> [What is needed] Please write out the data that follows, word for word.

===== Data in this exercise

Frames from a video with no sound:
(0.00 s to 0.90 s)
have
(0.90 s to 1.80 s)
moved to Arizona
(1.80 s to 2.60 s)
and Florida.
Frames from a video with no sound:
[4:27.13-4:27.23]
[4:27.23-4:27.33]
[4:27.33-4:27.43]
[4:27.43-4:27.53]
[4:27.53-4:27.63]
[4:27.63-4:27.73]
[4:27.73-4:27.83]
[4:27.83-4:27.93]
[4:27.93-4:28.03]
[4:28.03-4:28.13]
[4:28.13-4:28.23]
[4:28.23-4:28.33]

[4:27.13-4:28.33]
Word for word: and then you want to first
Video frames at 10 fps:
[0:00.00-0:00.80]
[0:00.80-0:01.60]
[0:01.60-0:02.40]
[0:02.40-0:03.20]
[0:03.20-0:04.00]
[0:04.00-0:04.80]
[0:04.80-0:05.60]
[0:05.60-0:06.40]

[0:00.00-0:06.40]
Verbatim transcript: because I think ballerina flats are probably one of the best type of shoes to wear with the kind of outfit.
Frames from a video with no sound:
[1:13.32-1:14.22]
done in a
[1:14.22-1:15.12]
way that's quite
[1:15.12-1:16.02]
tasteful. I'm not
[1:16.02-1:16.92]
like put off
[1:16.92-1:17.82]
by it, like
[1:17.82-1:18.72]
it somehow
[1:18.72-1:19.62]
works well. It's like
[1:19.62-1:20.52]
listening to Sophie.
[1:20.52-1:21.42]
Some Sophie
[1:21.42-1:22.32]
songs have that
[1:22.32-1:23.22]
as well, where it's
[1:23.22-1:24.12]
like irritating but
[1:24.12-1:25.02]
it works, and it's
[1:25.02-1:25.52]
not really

==========

> [Answer box]
Frames from a video with no sound:
(0.00 s to 0.90 s)
have
(0.90 s to 1.80 s)
moved to Arizona
(1.80 s to 2.60 s)
and Florida.
Frames from a video with no sound:
[4:27.13-4:27.23]
[4:27.23-4:27.33]
[4:27.33-4:27.43]
[4:27.43-4:27.53]
[4:27.53-4:27.63]
[4:27.63-4:27.73]
[4:27.73-4:27.83]
[4:27.83-4:27.93]
[4:27.93-4:28.03]
[4:28.03-4:28.13]
[4:28.13-4:28.23]
[4:28.23-4:28.33]

[4:27.13-4:28.33]
Word for word: and then you want to first
Video frames at 10 fps:
[0:00.00-0:00.80]
[0:00.80-0:01.60]
[0:01.60-0:02.40]
[0:02.40-0:03.20]
[0:03.20-0:04.00]
[0:04.00-0:04.80]
[0:04.80-0:05.60]
[0:05.60-0:06.40]

[0:00.00-0:06.40]
Verbatim transcript: because I think ballerina flats are probably one of the best type of shoes to wear with the kind of outfit.
Frames from a video with no sound:
[1:13.32-1:14.22]
done in a
[1:14.22-1:15.12]
way that's quite
[1:15.12-1:16.02]
tasteful. I'm not
[1:16.02-1:16.92]
like put off
[1:16.92-1:17.82]
by it, like
[1:17.82-1:18.72]
it somehow
[1:18.72-1:19.62]
works well. It's like
[1:19.62-1:20.52]
listening to Sophie.
[1:20.52-1:21.42]
Some Sophie
[1:21.42-1:22.32]
songs have that
[1:22.32-1:23.22]
as well, where it's
[1:23.22-1:24.12]
like irritating but
[1:24.12-1:25.02]
it works, and it's
[1:25.02-1:25.52]
not really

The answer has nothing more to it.